(PROVIDED DATA begins)

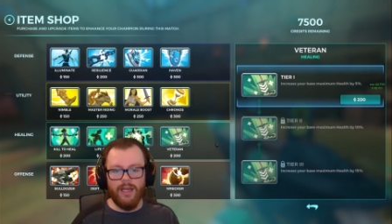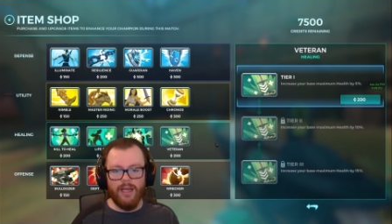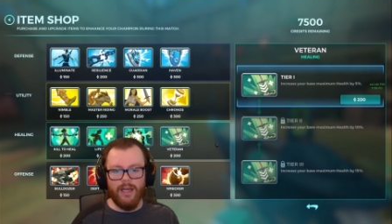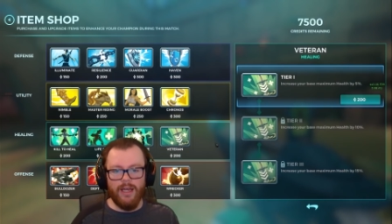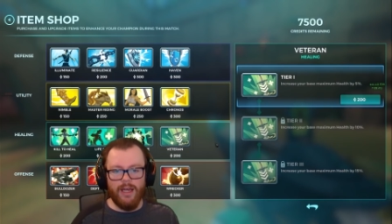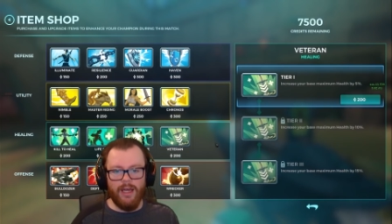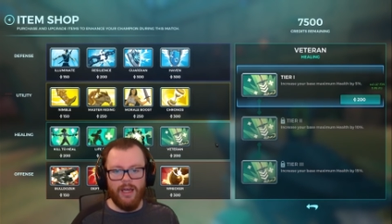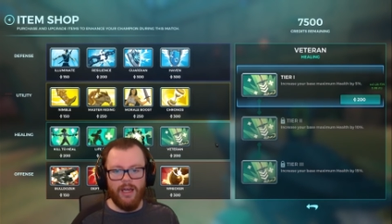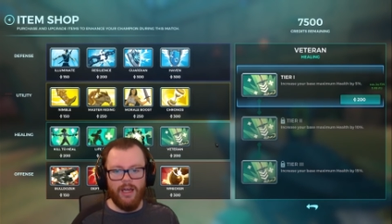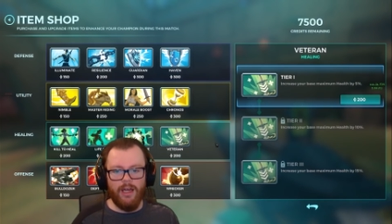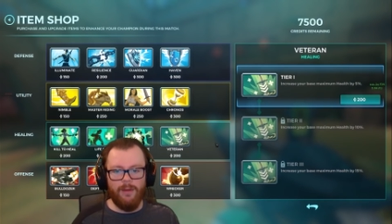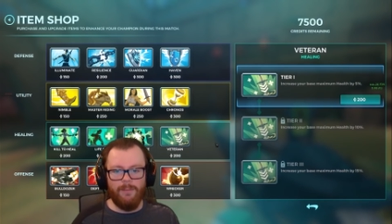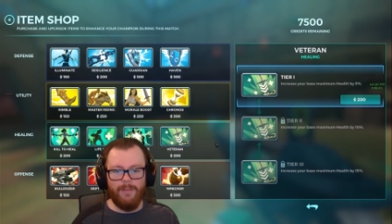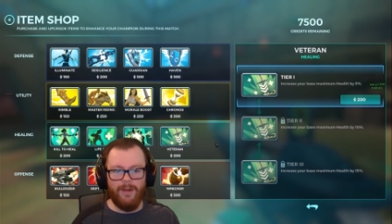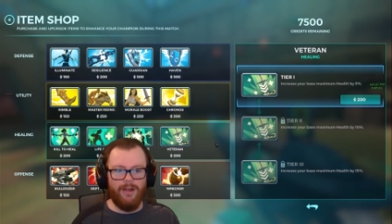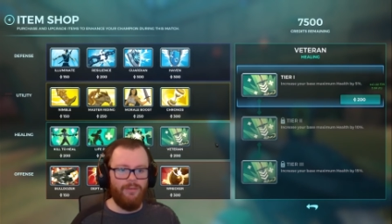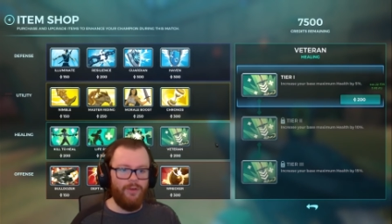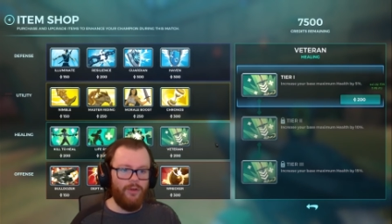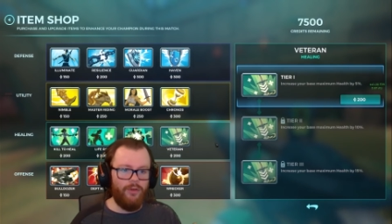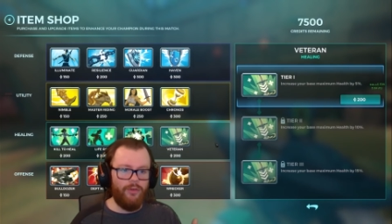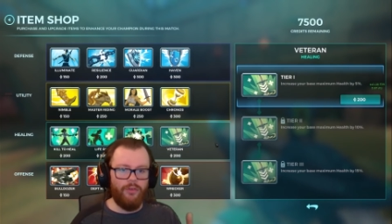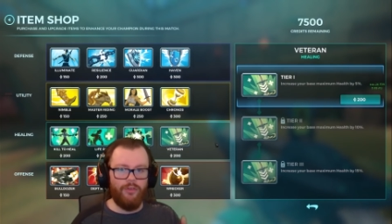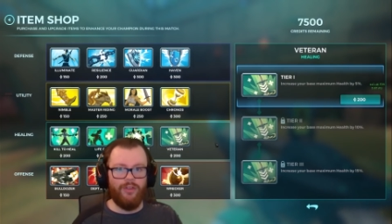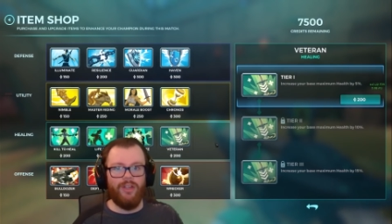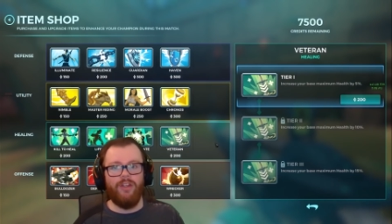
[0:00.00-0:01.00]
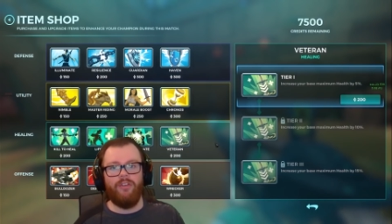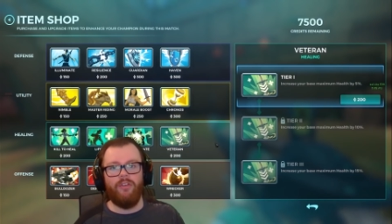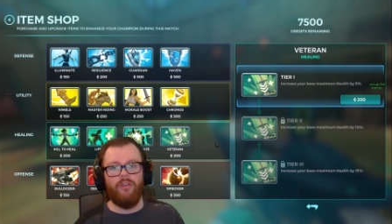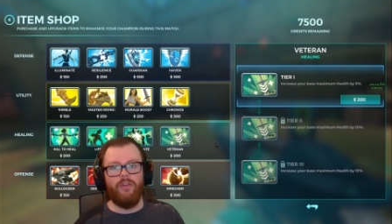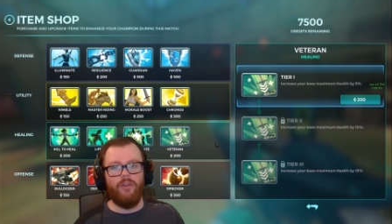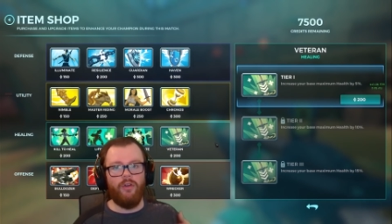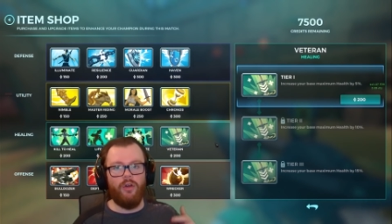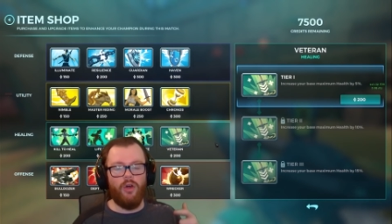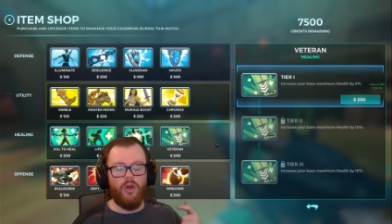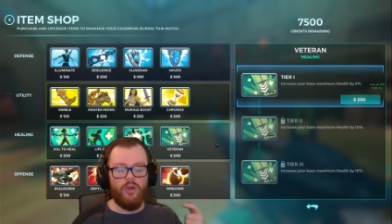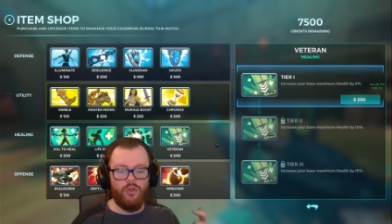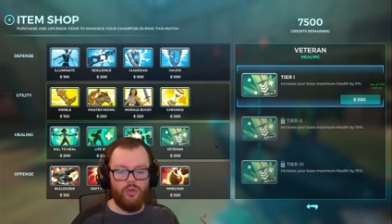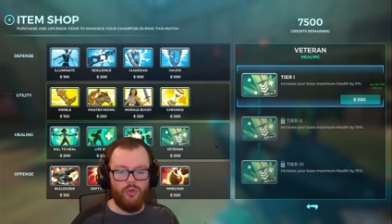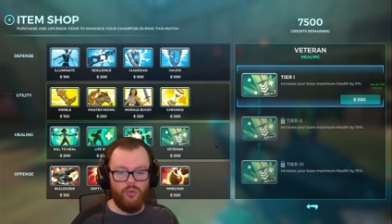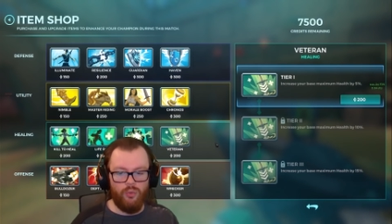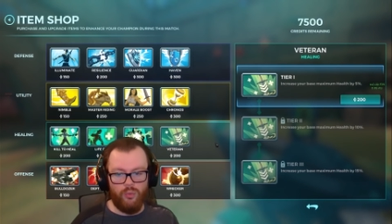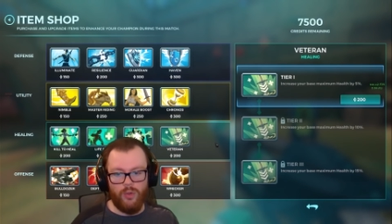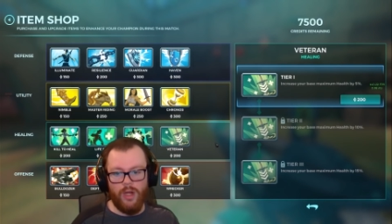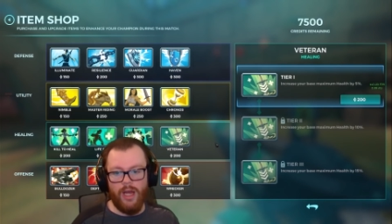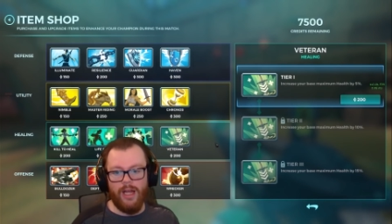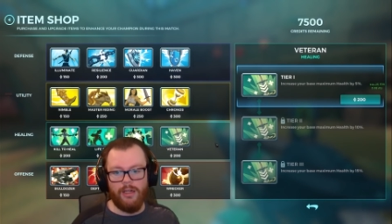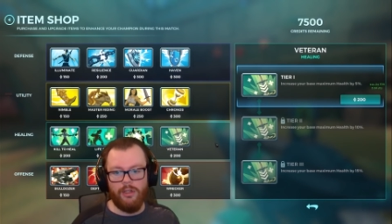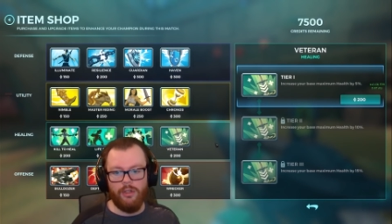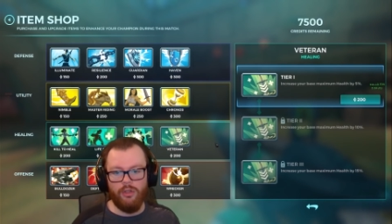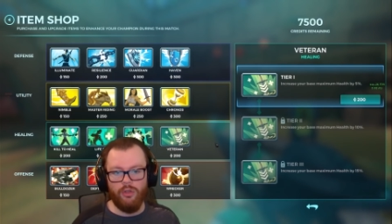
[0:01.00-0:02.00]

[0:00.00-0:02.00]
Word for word: Um, and I've also tested it on Grohk,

(PROVIDED DATA ends)

ABOUT THIS TASK:
With the pictures removed, return the data above word for word.

SOLVED EXERCISE:
[0:00.00-0:01.00]
[0:01.00-0:02.00]

[0:00.00-0:02.00]
Word for word: Um, and I've also tested it on Grohk,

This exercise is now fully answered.